Cider Press Hill

Wouldn't Trust those Titans with my Grocery Money

Tuesday, 3:59 pm

Mar

11

2008

sunny

I’m not an economist. However, over the years, I have figured out a couple of things: Don’t borrow what you can’t afford to pay back. If you’re going to invest money in speculative instruments (which come with a high risk factor), make sure you can afford to lose what you’ve invested. Make sure you don’t stick all your eggs in one basket. Plan for the unexpected. And understand that what goes up will eventually come down. It may go up again, but it will not go up and up and up and up, infinitely. These seem to be pretty good rules to live by.

With regard to all of these financial institutions and hedge fund managers who invested enormous chunks of borrowed money into speculative mortgage securities, they seem to have forgotten those basic rules in the heat of the moment.

Take Carlyle Capital Corp, for example. They’re an affiliate of the Washington based private equity firm called Carlyle Group. The latter has its fingers in lots of pies (including part ownership of Dunkin Donuts, to my everlasting dismay). They’ve been around the block a few times, so you’d think they might have some common sense where investing is concerned. The whole outfit is run by very wealthy (or at least they were) individuals with a lot of world experience.

Carlyle Capital Corp was created in mid-2006 with the stated objective:

...of achieving attractive risk-adjusted returns for shareholders through current income and capital appreciation. CCC invests in a range of fixed income assets including high-grade mortgages and credit products.

We’ll leave it to posterity to assess the risk-adjusted part of that objective. They appear to have been formed to specifically jump whole hog into the residential mortgage backed securities party.

Now here’s the great part.

In December of 2007, when everyone else was starting to get really sweaty nervous about the sub-prime mortgage fallout, Carlyle Capital had approximately $670 million in equity from which they wanted to build a mortgage backed securities portfolio. In other words, they wanted to purchase large blocks of mortgage debt, principally, Fannie Mae and Freddie Mac mortgage debt, which is, all other things being equal, a fairly safe investment. (Not that all other things were equal...) Fanny Mae and Freddie Mac securities are backed by the US government. But CC didn’t have enough money to establish a respectable fund.

So....they leveraged their $670 million in equity. In other words, they used that money as collateral to borrow from a number of lenders. Now here’s the sticky wicket...they leveraged that $670 million thirty-two (32) times until they’d raised 21.7 billion dollars. That’s right. They used that same $670 million as collateral, 32 times. And lenders didn’t appear to have a problem with that concept. Because the sky was the limit and the good times were rolling. Everybody was getting rich. Irrational exuberance, some sage once said.

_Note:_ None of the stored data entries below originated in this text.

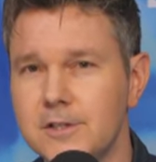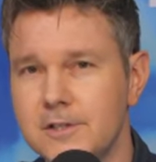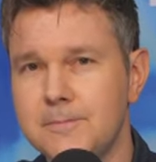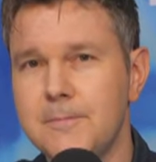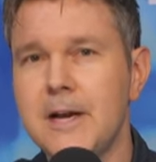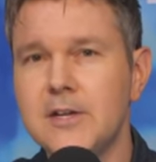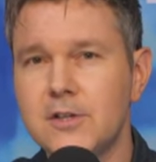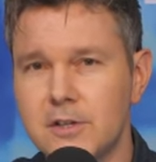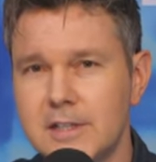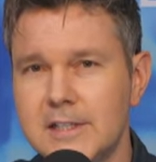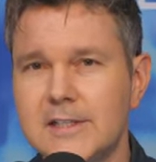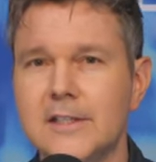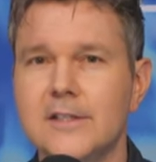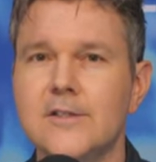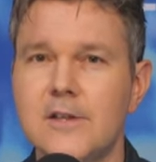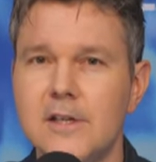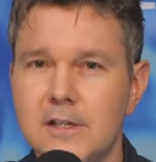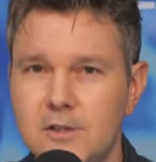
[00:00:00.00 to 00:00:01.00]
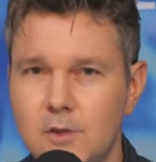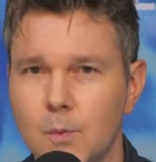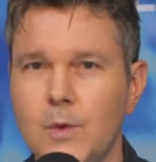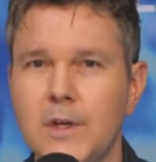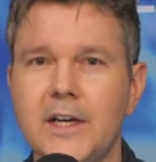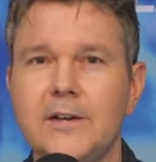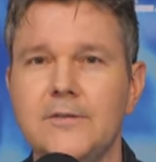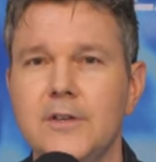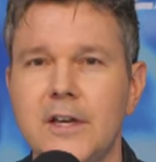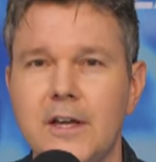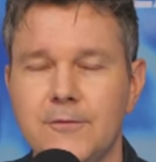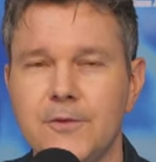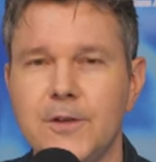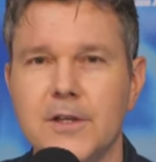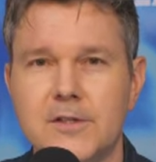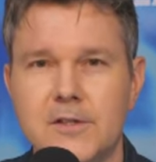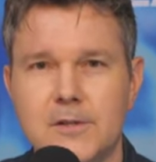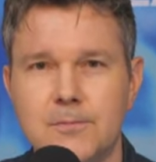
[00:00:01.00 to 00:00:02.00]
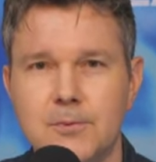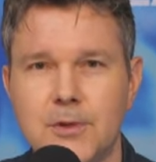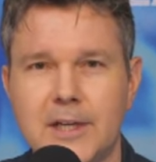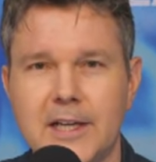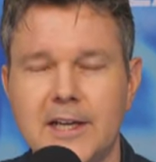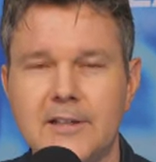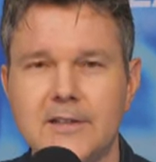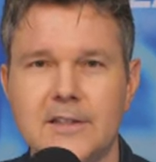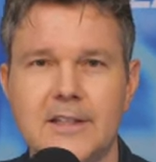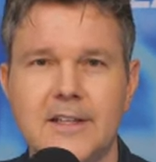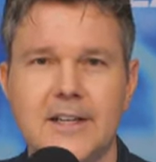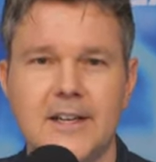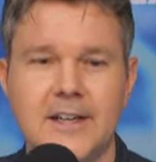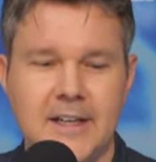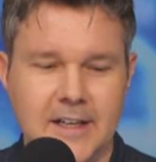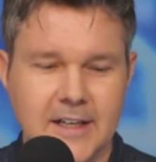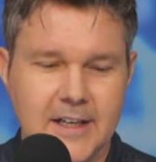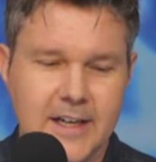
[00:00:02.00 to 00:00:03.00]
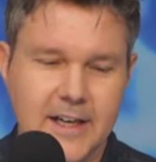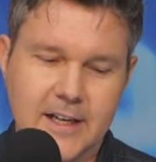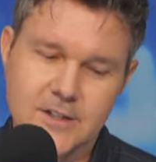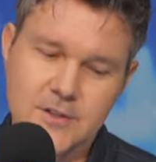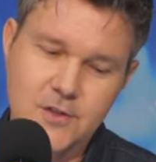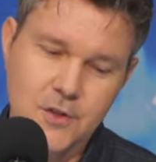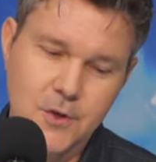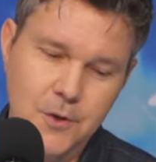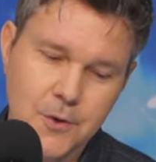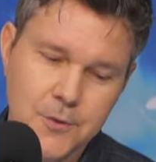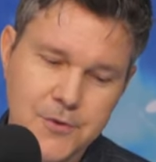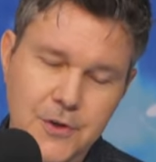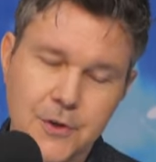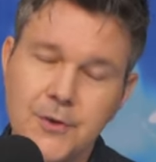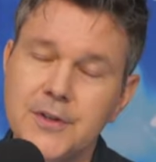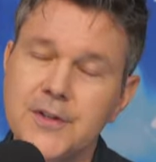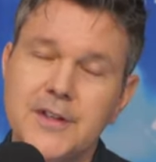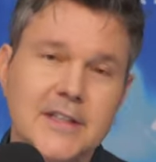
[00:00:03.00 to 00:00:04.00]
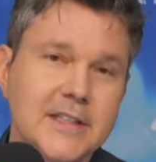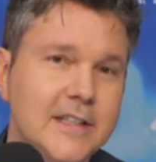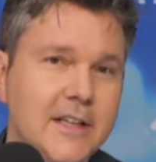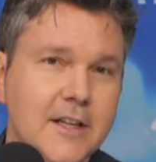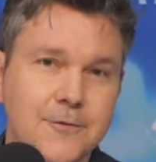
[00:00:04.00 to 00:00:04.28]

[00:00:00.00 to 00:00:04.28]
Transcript: especially Disney, to whatever Netflix is putting out there. And so the only thing that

Alas. The air started leaking out of the housing bubble. (Most of us with two brain cells to rub together realized it was a bubble, didn’t we??)

Investors started cashing in and fleeing. And the value of the securities started dropping like boulders. The funds shares dropped about 75% and finally, trading was suspended.

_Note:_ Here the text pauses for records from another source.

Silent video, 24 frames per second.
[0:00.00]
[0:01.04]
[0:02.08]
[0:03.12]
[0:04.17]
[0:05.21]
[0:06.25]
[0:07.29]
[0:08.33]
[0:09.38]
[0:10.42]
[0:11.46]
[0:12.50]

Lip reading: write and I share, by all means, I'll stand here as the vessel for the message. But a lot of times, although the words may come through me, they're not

A couple of weeks ago, the lenders, also in a world of hurt, slapped margin calls on Carlyle Capital. CC’s equity was dropping and the lenders wanted CC to pony up extra dough to cover the shortages. CC missed several of the margin calls and went into default. They didn’t have the money to cover their debt or losses. Oops.

As of this week, the Carlyle Capital’s margin calls exceed $400 million and are still climbing. Their lenders are starting to sell off their securities, at greatly reduced values, to get the money owed them. Carlyle Capital’s equity has been almost entirely wipe out at this point. And they still owe several billion dollars to lenders. I’m sure that the foremost thought in the lenders’ panicky minds is..."Will we ever see it? Oh God, we need it. Now!” Much negotiation ensues.

The titans of finance who loaned enormous amounts of money based on a rather modest $670 million in former equity include: Bank of America, Bear Stearns, Citigroup, Credit Suisse, Deutsche Bank, JP Morgan Chase...among several others. They are, obviously, not happy about this turn of events, but they were perfectly happy to dig the chasm they’ve suddenly fallen into. And let’s be clear...Carlyle Capital Corp is a mere pinprick on the financial landscape. I don’t feel sorry for any of them, but their hurt is going to end up being everyone else’s hurt. Yours and mine, included.

Isn’t the world of economics and finance fun? If I ran my finances like they run theirs....

It reminds me of a certain 9 year old who used to tell me, “But all my friends are allowed to do that. Everybody’s doing it....” And, of course, the age old retort, “If all your friends wanted to jump off a bridge, would you do it, too?” It looks as if the titans of finance said, “um, yeah.” And did.